▸ **TASK PROMPT**
Transcribe each entry exactly, without pictures.

::: INPUT DATA :::

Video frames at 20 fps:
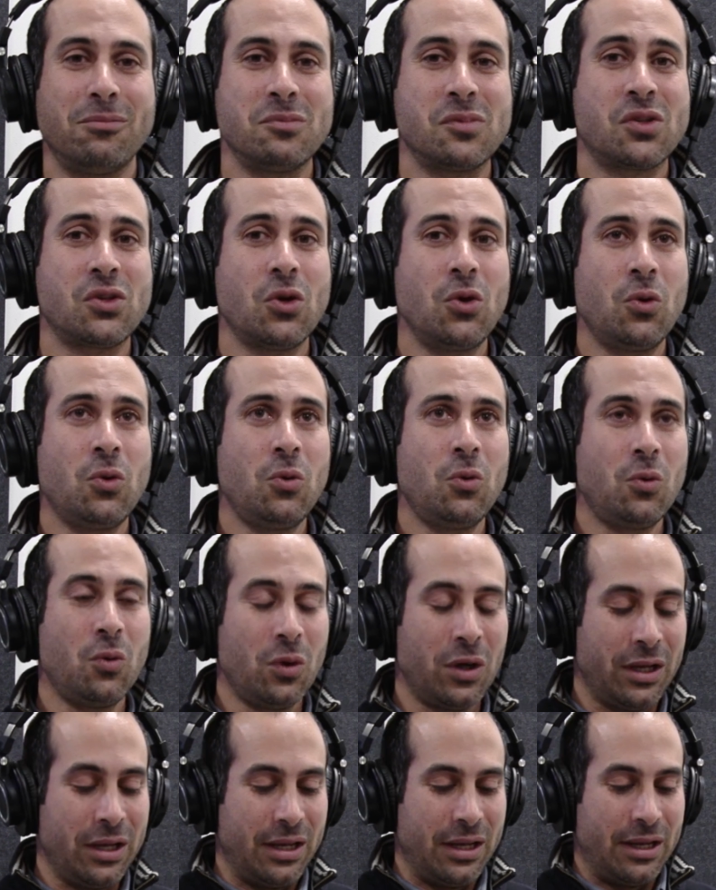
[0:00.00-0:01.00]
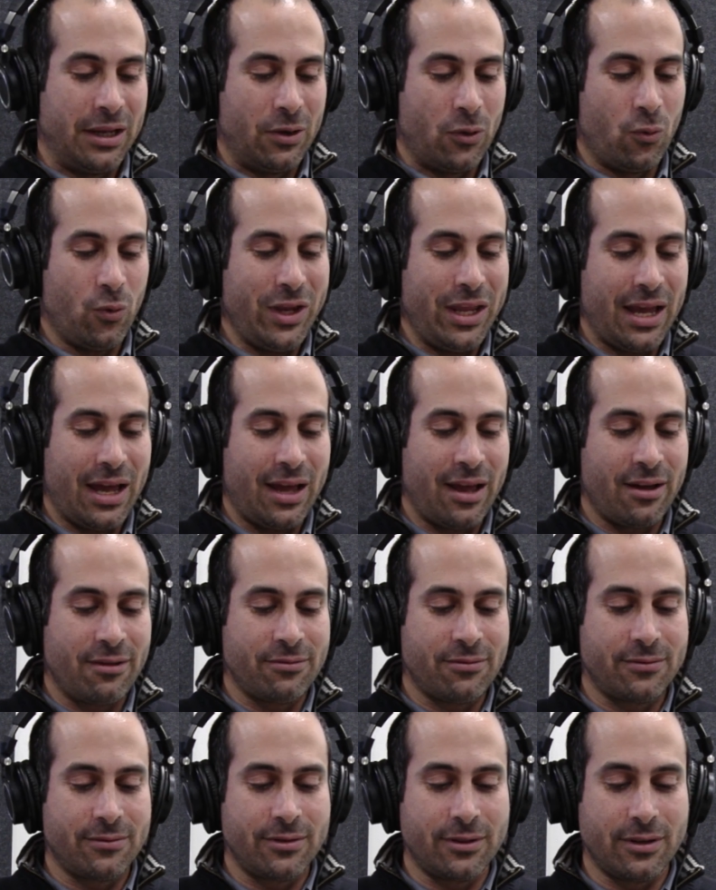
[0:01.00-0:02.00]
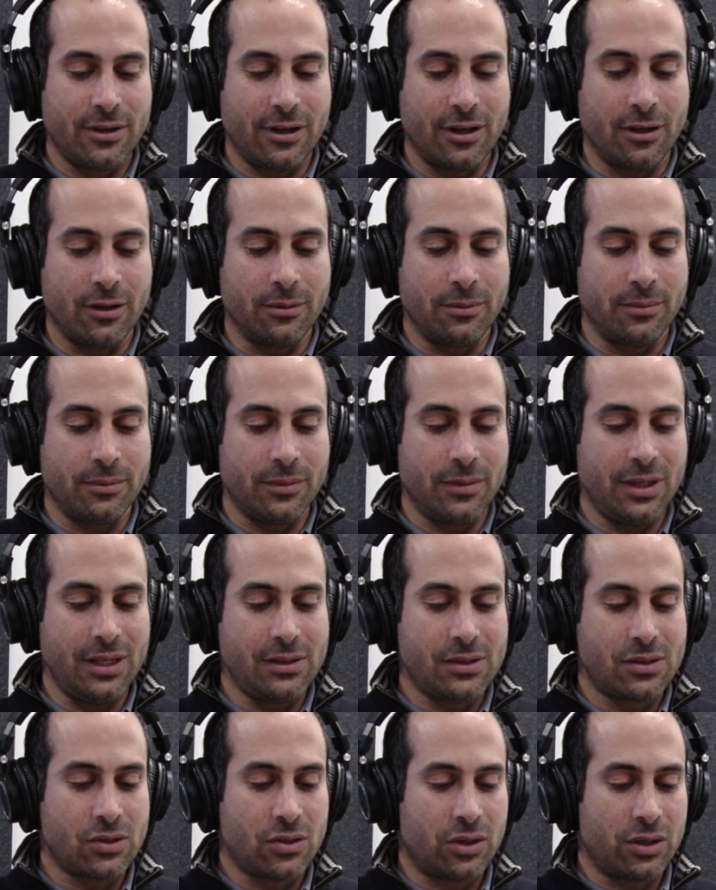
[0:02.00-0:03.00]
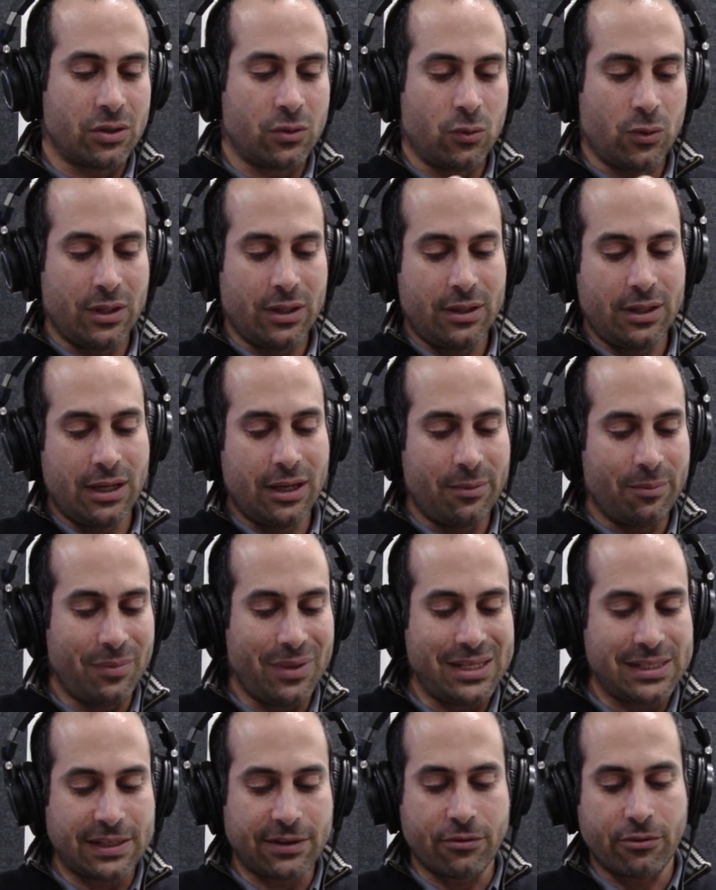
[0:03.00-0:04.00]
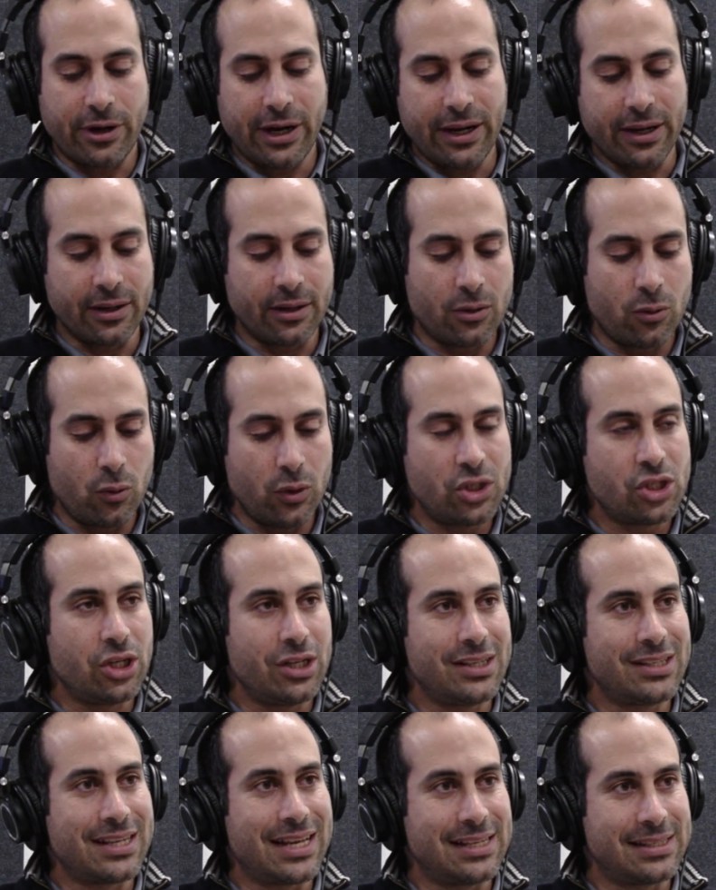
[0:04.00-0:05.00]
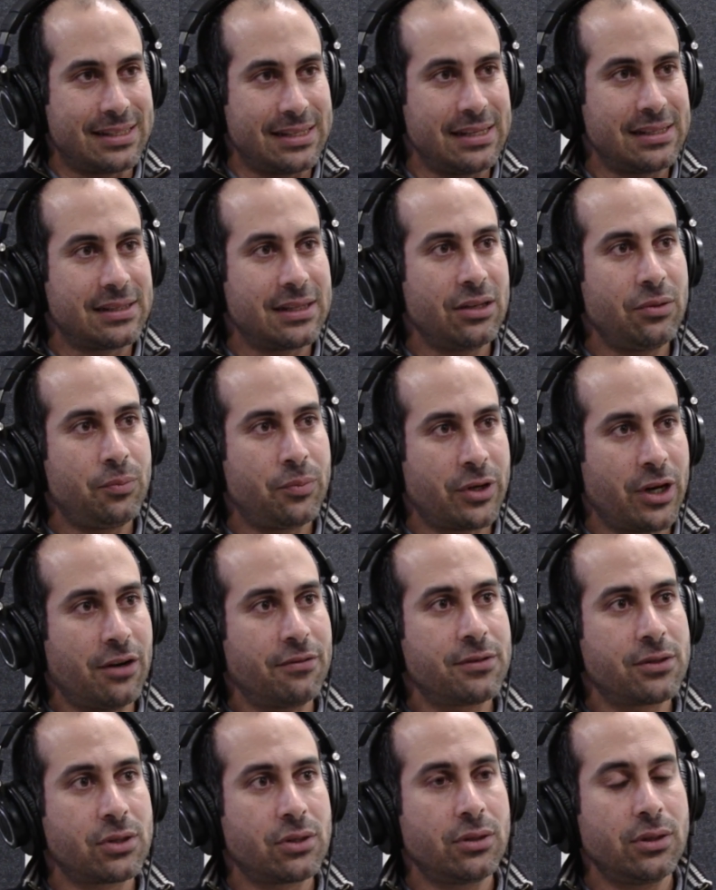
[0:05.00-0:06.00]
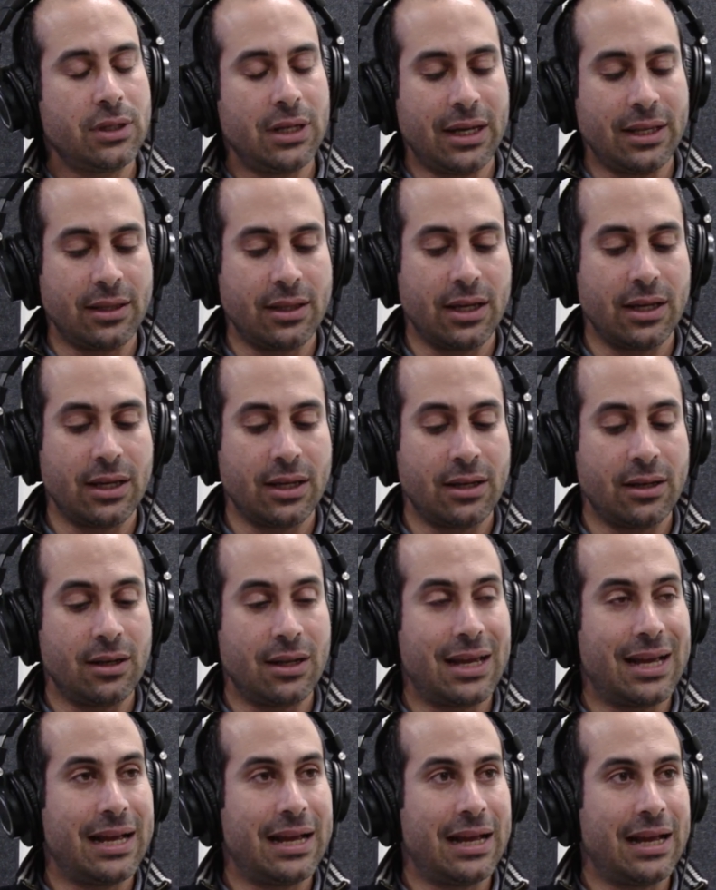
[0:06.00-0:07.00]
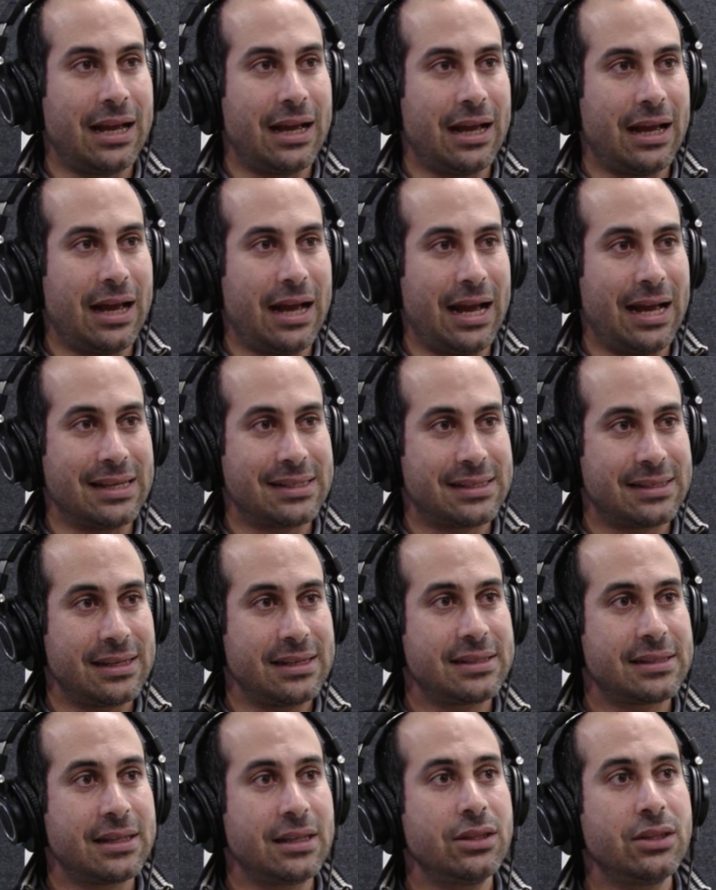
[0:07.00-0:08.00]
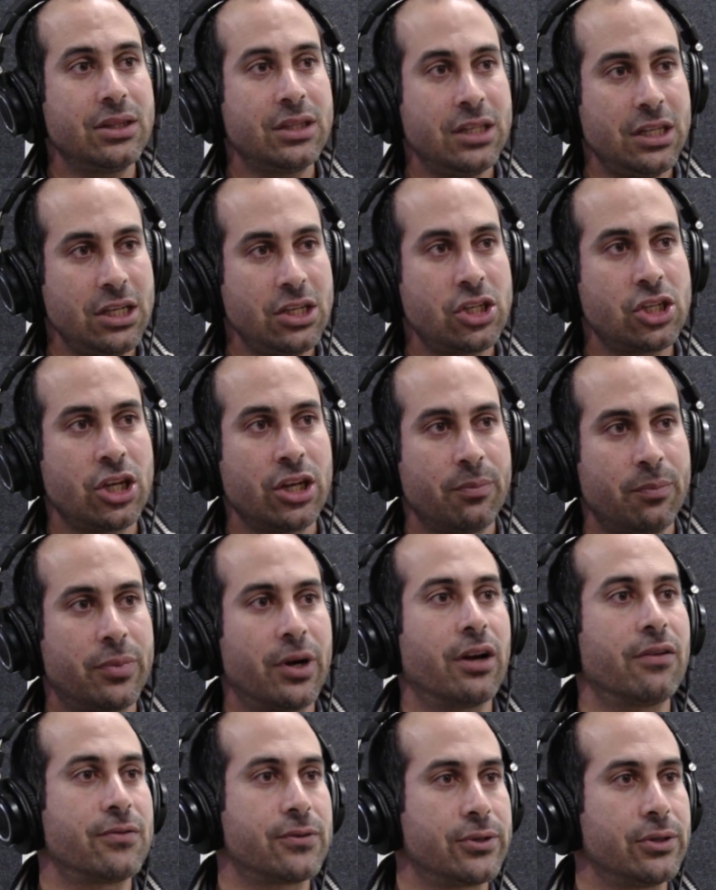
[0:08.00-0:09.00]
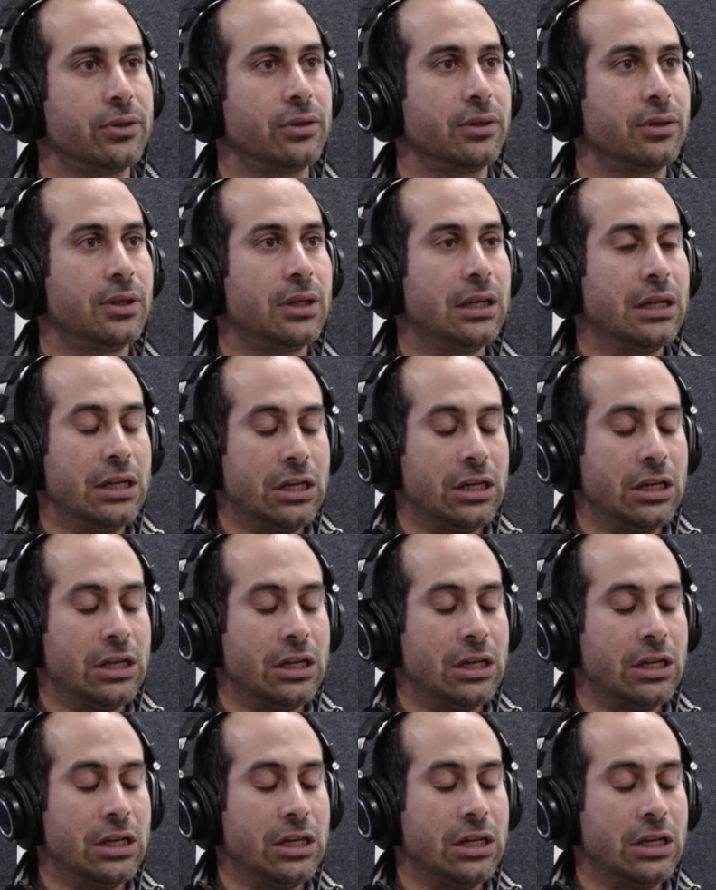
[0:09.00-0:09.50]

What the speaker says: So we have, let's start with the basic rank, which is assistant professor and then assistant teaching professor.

:::

▸ **SOLUTION FOR THIS TASK**
Video frames at 20 fps:
[0:00.00-0:01.00]
[0:01.00-0:02.00]
[0:02.00-0:03.00]
[0:03.00-0:04.00]
[0:04.00-0:05.00]
[0:05.00-0:06.00]
[0:06.00-0:07.00]
[0:07.00-0:08.00]
[0:08.00-0:09.00]
[0:09.00-0:09.50]

What the speaker says: So we have, let's start with the basic rank, which is assistant professor and then assistant teaching professor.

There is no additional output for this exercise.